Kevin Delaney Kline (born October 24, 1947) is an American actor. He is the recipient of an Academy Award and three Tony Awards. In addition, he has received nominations for two British Academy Film Awards, two Primetime Emmy Awards, and five Golden Globe Awards. In 2003, Kline was inducted into the American Theatre Hall of Fame.
Kline began his career on stage in 1972 with The Acting Company. He has gone on to win three Tony Awards for his work on Broadway, winning Best Featured Actor in a Musical for the 1978 original production of On the Twentieth Century, Best Actor in a Musical for the 1981 revival of The Pirates of Penzance. In 2003, he starred as Falstaff in the Broadway production of Henry IV, for which he won the Drama Desk Award for Outstanding Actor in a Play. In 2017 he won the Tony Award for Best Actor in a Play for the revival of Noël Coward's Present Laughter.
He made his film debut in romantic drama Sophie's Choice (1982). For his role in the comedy A Fish Called Wanda (1988), Kline won the Academy Award for Best Supporting Actor. His other films include The Big Chill (1983), Silverado (1985), Cry Freedom (1987), Grand Canyon (1991), Dave (1993), French Kiss (1995), The Ice Storm (1997), In & Out (1997), Wild Wild West (1999), Life as a House (2001), De-Lovely (2004), The Conspirator (2010), My Old Lady (2014), and Beauty and the Beast (2017). Kline has voiced characters in the films The Hunchback of Notre Dame (1996), The Road to El Dorado (2000), The Tale of Despereaux (2008), and the animated comedy series Bob's Burgers (2011–present), for which he has earned a Primetime Emmy nomination. He has reprised his role in the latter's theatrical feature The Bob's Burgers Movie (2022).
Early life and education
Kline was born on October 24, 1947, in St. Louis, Missouri, to Margaret Agnes Kirk and Robert Joseph Kline (1909–1996). His father was a classical music lover and an amateur opera singer who owned and operated The Record Bar, a record store in St. Louis that opened in the early 1940s, and also sold toys during the 1960s and 1970s; his father's family also owned Kline's Inc., a department store chain. Kline has described his mother as the "dramatic theatrical character in our family". Kline's father was Jewish, while his mother was Catholic. Kline was raised in his mother's Catholic faith. He has an older sister, Kate, and two younger brothers, Alexander and Christopher.

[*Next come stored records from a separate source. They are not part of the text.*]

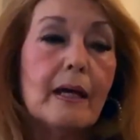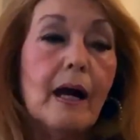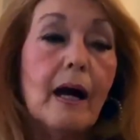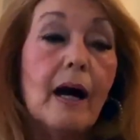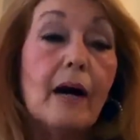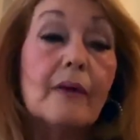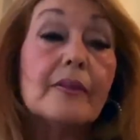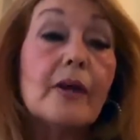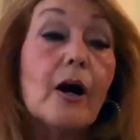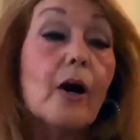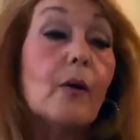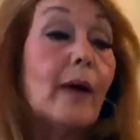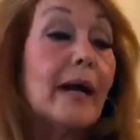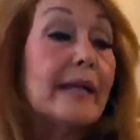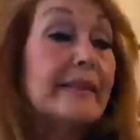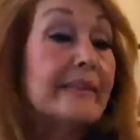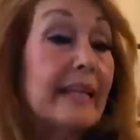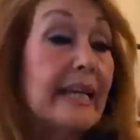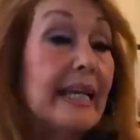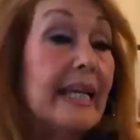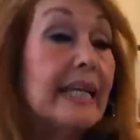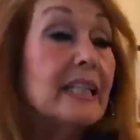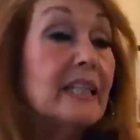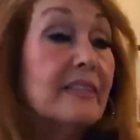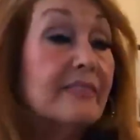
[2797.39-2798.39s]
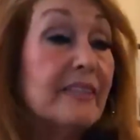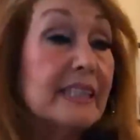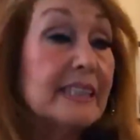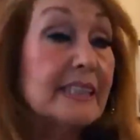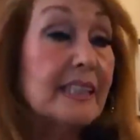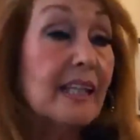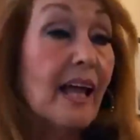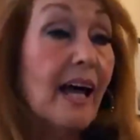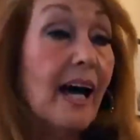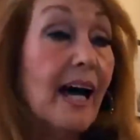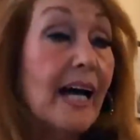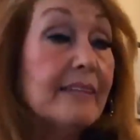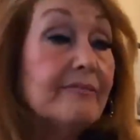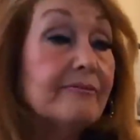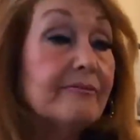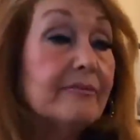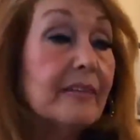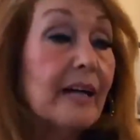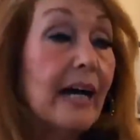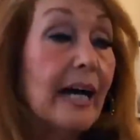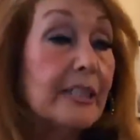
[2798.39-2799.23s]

although at the end of his life,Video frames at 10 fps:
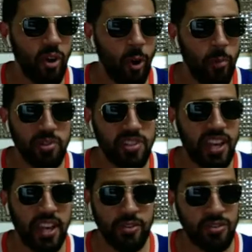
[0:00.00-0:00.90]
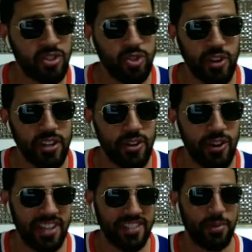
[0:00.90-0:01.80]
almost kills Jordynne
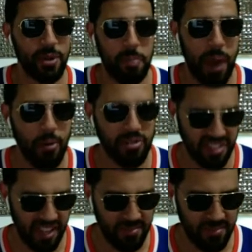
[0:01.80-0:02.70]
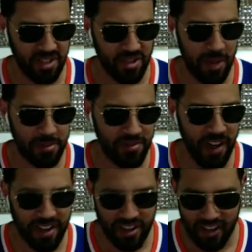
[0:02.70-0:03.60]
Grace with a power slam, just drops her
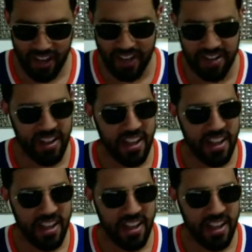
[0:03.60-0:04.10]
right on her head.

He graduated from the Saint Louis Priory School in 1965. In 1997, the school named its new auditorium as the Kevin Kline Theater in his honor. Kline performed selections from Shakespeare as a benefit at the dedication.
He attended Indiana University, Bloomington, where he was a classmate of actor Jonathan Banks. He began studying composing and conducting music, but switched to a theater and speech major for his last two years, graduating in 1970. Kline remembers: "When I switched to the Theater Department, all I did was theater...I could barely make it to class because this was my passion." While an undergraduate, he was a co-founder of the Vest Pocket Players, an off-campus theatrical troupe.